Molly: godzilla vs. grandma godzilla!
Dave: grandma godzilla vs. the crushing weight of impending mortality!
Molly: godzilla vs. his inner critic!
Dave: godzilla vs. monsters! and his own shame!
Molly: godzilla is never going to be good enough!
Dave: godzilla should just give up and go back to bed!
Molly: Why isn’t godzilla doing something more with his life?!
Dave: when will godzilla find love?
Later that day…
Molly: It’s the new black!
Molly: It’s the new Thursday!
Molly: It’s the new bowling!
Molly: It’s like wearing white shoes after labor day, and then punching pigs in the face and then eating their bacon!
Molly: I should perhaps limit my caffeine intake after 3pm.

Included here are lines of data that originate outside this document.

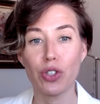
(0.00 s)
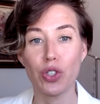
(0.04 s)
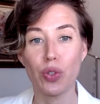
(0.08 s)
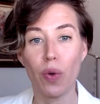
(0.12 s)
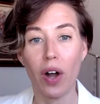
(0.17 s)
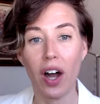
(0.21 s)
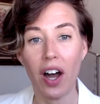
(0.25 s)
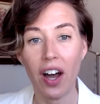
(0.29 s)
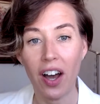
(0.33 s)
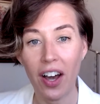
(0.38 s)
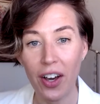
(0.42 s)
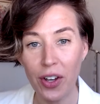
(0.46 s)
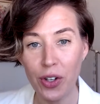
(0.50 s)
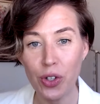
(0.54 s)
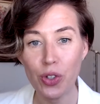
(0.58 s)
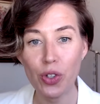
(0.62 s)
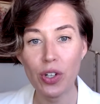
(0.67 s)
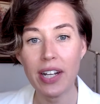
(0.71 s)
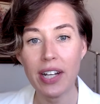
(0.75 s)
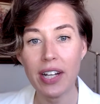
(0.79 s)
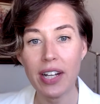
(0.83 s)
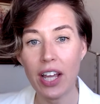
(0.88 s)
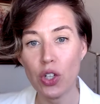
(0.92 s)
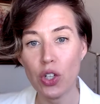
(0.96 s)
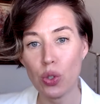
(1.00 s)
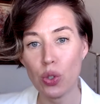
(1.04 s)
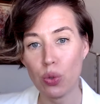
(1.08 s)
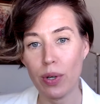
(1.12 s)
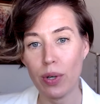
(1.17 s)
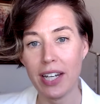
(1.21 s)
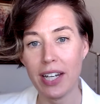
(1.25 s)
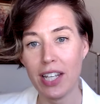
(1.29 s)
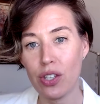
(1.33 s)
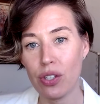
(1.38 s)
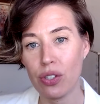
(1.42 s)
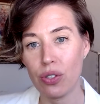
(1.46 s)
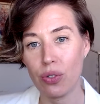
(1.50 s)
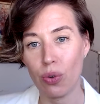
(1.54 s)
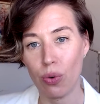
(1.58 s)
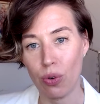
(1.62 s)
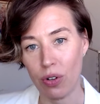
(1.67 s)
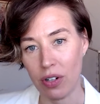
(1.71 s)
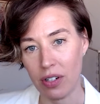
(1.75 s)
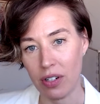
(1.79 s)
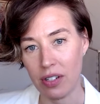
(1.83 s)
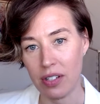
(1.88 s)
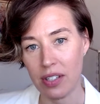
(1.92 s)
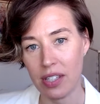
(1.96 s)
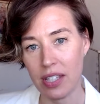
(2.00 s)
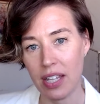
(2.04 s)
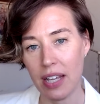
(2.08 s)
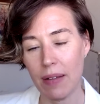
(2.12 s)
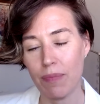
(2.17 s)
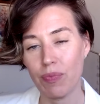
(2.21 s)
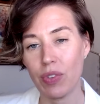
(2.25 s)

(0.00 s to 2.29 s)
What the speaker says: to 120 stores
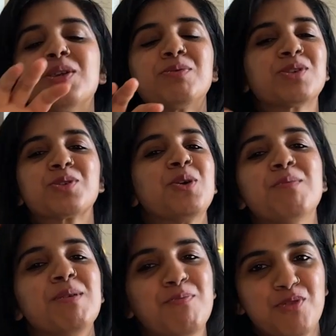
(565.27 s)
this was
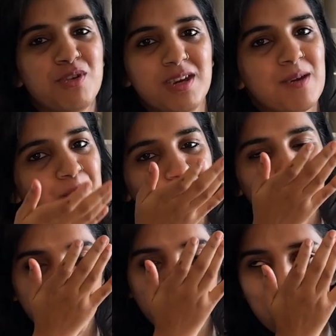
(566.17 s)
gonna be pretty,
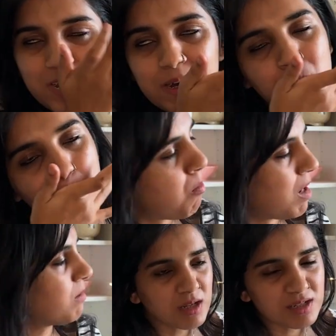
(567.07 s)
okay?
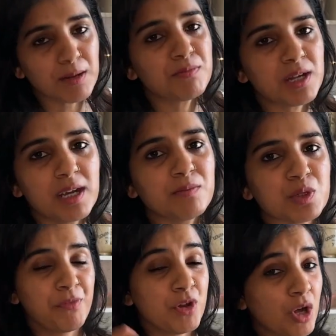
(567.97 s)
But
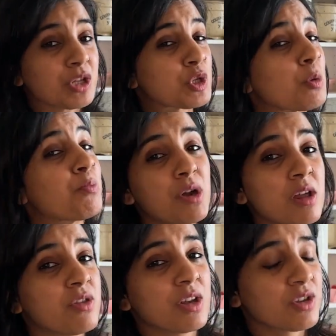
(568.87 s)
sometimes the not so
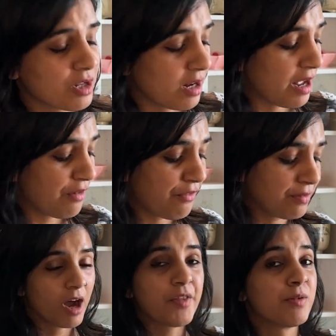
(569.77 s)
pretty things in
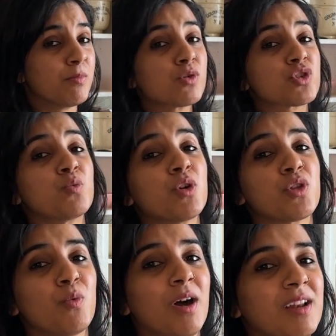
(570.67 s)
life are the most
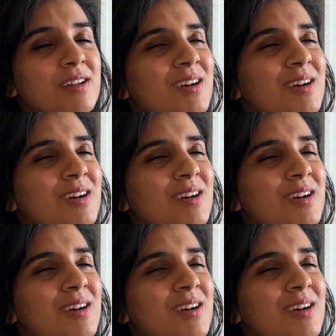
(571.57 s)
worthwhile.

My entire department had an 8 hour training session on Wednesday. I brought my little mini-legal pad, prepared to take notes. I mostly doodled. At the end of the day I was so excited to escape training, that I left my legal pad on my chair.Today I found it in my inbox, with a note from the VP of Production that said, “Molly? Could this be yours?”Written on the pad– in various types of script, supplemented by a picture of a weird little pig with a rainbow behind its head, a kilroy-ish face, and various other doodly lines:
“ChangeChange
Change used to be bad
Line……………Oklahoma
Katherine Goldenrod
Meep Fried
weeeet Powderhouse Powder House
Live Cross Cross training ”
Out of all the windows into my mind, this is probably the most innocuous and least bizarre one I could have left on my chair for a VP to find. Whew. Just, whew.